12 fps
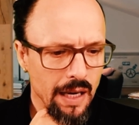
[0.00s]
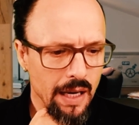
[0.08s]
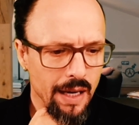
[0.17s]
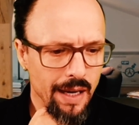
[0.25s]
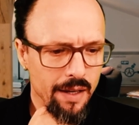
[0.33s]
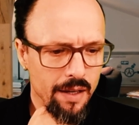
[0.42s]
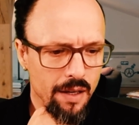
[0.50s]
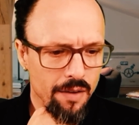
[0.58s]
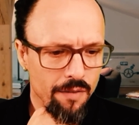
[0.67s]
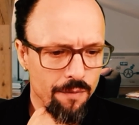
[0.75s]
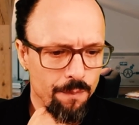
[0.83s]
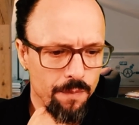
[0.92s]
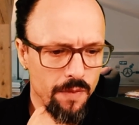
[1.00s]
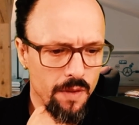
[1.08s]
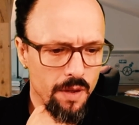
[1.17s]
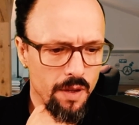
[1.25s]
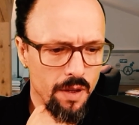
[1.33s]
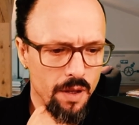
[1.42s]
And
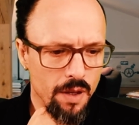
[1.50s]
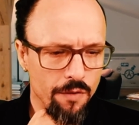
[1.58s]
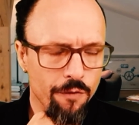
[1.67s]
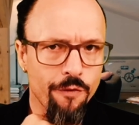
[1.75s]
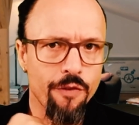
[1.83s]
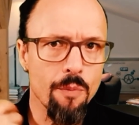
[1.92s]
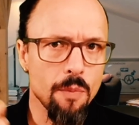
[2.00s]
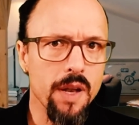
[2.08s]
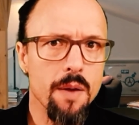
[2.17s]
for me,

※ ※ ※

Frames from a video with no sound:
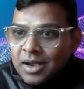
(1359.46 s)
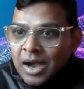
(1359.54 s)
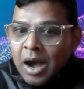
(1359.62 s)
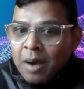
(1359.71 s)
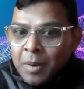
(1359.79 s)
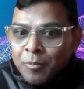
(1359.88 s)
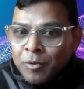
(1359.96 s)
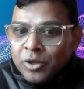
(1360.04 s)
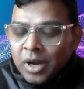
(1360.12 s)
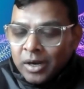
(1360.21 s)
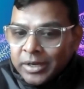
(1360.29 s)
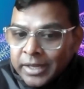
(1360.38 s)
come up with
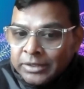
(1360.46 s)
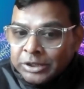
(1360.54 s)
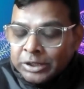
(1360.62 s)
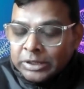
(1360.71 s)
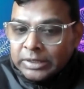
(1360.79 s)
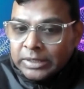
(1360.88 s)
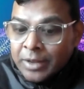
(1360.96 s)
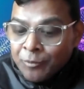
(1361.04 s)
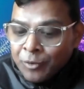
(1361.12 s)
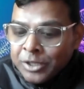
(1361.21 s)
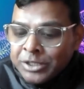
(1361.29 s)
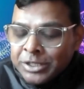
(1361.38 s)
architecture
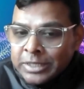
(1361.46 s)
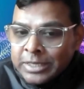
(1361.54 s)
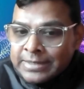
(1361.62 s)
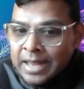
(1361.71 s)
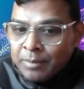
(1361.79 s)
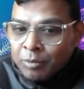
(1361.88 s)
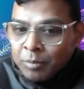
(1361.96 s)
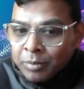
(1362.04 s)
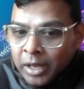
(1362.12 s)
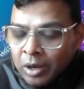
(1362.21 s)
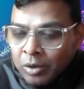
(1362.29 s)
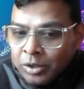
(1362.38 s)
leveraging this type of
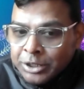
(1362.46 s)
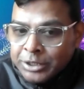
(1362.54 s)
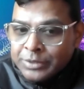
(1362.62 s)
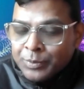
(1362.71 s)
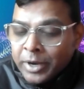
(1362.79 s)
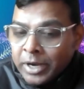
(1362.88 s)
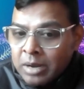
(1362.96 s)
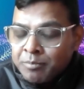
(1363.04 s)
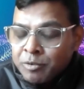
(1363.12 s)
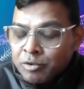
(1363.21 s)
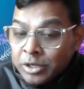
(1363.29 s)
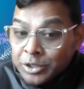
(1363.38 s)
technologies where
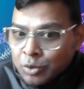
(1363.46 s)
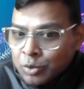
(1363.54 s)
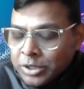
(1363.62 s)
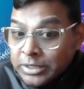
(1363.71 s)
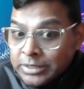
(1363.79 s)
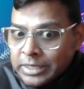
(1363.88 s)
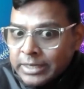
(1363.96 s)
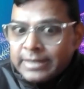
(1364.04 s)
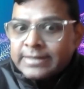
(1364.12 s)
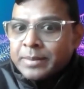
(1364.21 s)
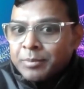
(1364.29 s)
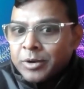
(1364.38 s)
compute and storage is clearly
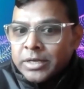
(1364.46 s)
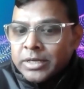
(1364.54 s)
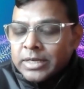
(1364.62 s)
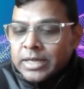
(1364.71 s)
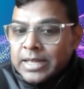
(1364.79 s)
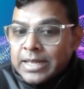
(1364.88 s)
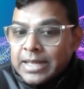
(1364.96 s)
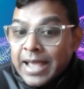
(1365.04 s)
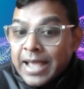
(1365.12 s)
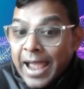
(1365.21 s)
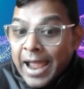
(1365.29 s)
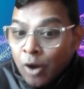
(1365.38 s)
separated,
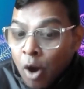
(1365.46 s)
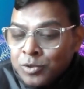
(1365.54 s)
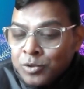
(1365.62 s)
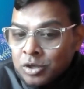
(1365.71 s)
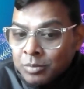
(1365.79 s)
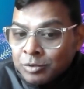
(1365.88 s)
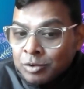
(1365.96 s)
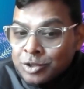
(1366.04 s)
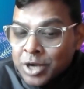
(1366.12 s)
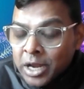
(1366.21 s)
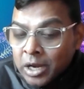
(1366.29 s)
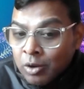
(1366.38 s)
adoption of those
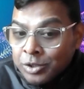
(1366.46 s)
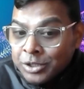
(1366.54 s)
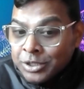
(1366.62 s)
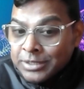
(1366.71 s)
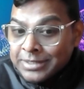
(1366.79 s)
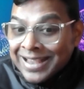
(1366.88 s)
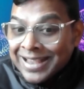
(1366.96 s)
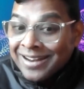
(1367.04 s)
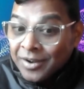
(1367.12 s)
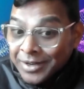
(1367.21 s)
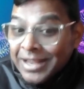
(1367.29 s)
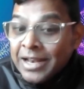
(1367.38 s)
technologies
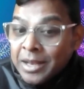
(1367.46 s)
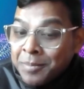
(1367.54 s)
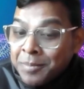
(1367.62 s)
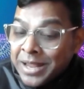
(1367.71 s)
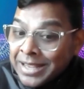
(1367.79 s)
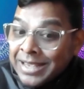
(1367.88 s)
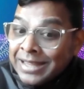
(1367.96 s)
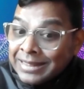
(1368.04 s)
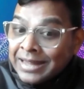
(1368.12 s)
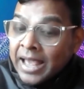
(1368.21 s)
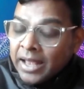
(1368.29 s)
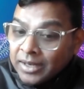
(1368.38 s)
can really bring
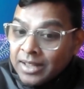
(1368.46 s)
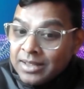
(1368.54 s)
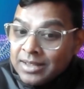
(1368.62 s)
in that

※ ※ ※

> **What you have to do**
Only one part of the listing is wanted: the lines from the one containing "(1365.79 s)" through the one containing "(1368.46 s)", both included. Please transcribe it exactly, leaving out the pictures.

> **Problem solution**
(1365.79 s)
(1365.88 s)
(1365.96 s)
(1366.04 s)
(1366.12 s)
(1366.21 s)
(1366.29 s)
(1366.38 s)
adoption of those
(1366.46 s)
(1366.54 s)
(1366.62 s)
(1366.71 s)
(1366.79 s)
(1366.88 s)
(1366.96 s)
(1367.04 s)
(1367.12 s)
(1367.21 s)
(1367.29 s)
(1367.38 s)
technologies
(1367.46 s)
(1367.54 s)
(1367.62 s)
(1367.71 s)
(1367.79 s)
(1367.88 s)
(1367.96 s)
(1368.04 s)
(1368.12 s)
(1368.21 s)
(1368.29 s)
(1368.38 s)
can really bring
(1368.46 s)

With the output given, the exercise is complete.